▶ WHAT IS REQUIRED
Give the entries below again, word for word, and leave out the images.

▶ Data records
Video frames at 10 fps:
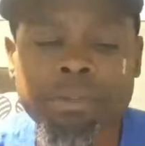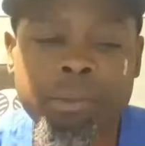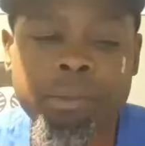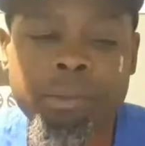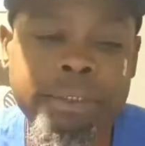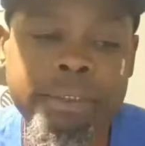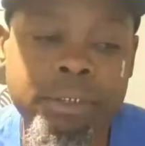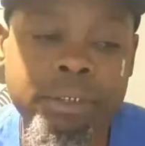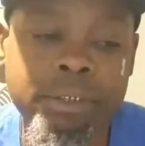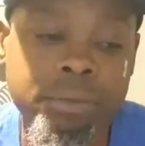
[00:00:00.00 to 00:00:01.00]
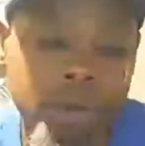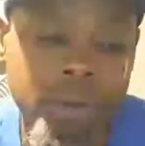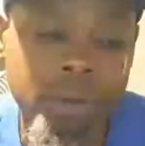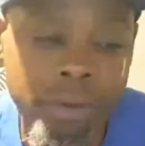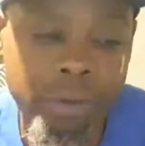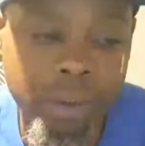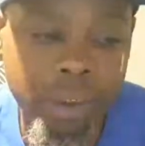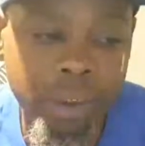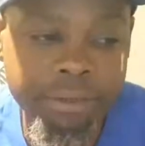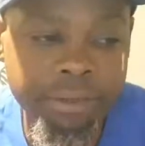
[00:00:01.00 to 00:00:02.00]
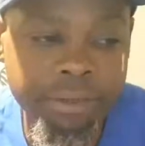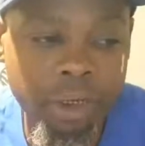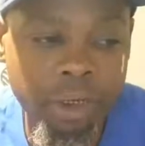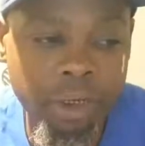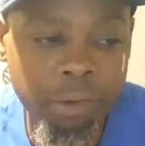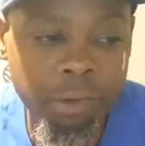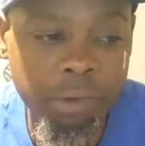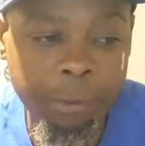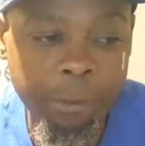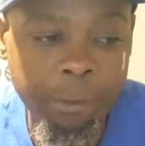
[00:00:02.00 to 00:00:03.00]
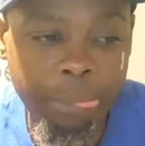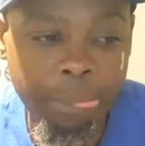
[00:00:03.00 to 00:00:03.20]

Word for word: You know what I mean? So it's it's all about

▶ TASK ANSWER
Video frames at 10 fps:
[00:00:00.00 to 00:00:01.00]
[00:00:01.00 to 00:00:02.00]
[00:00:02.00 to 00:00:03.00]
[00:00:03.00 to 00:00:03.20]

Word for word: You know what I mean? So it's it's all about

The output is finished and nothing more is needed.